#### Work order
Give every line of the data again, unchanged, but with no pictures.

#### Data records

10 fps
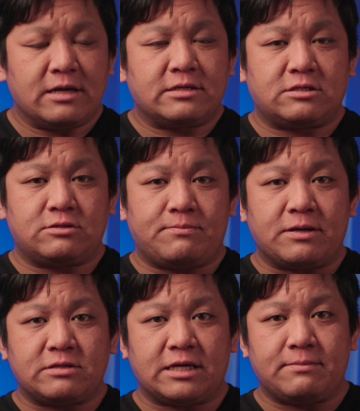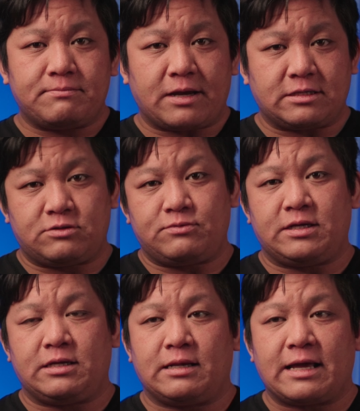So the built-in
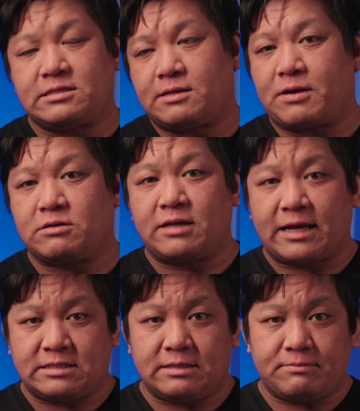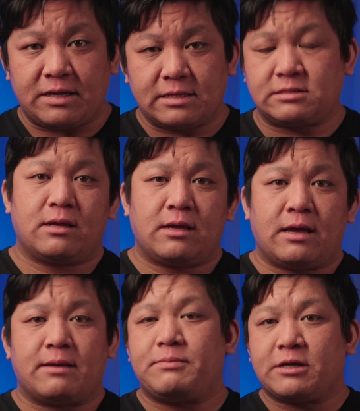battery lasts about 90 minutes.
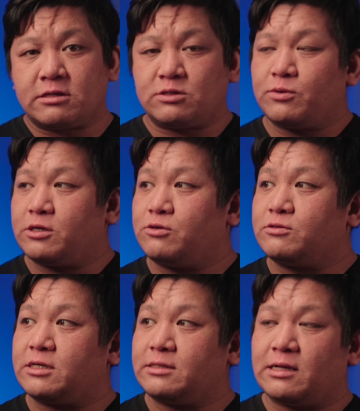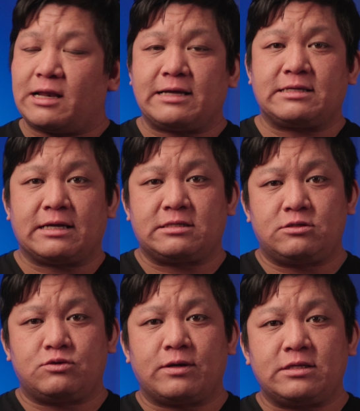And because we're using the light at
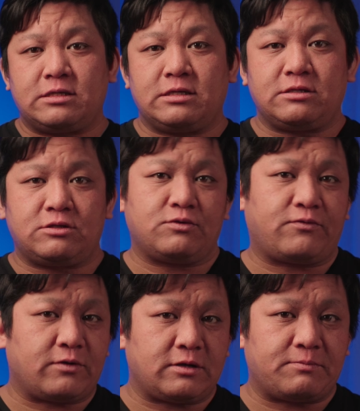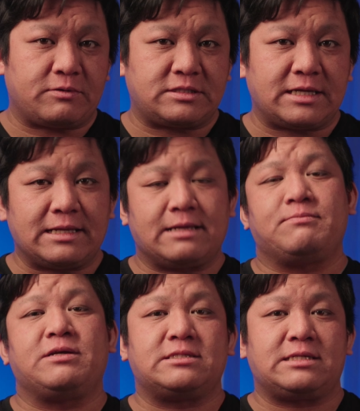20-30%, it
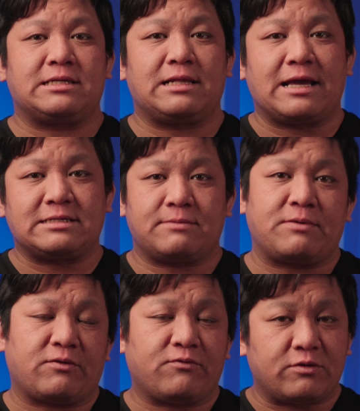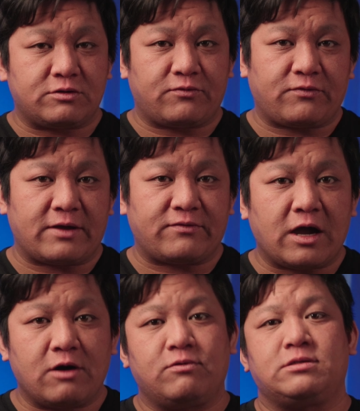means it lasts about 4 to 5
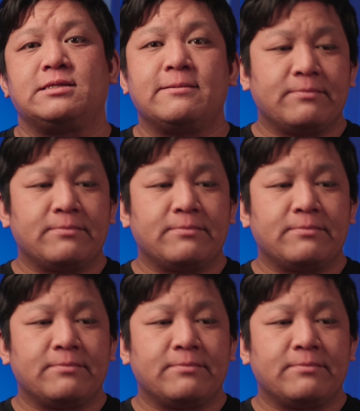hours.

#### Answer below
10 fps
So the built-in
battery lasts about 90 minutes.
And because we're using the light at
20-30%, it
means it lasts about 4 to 5
hours.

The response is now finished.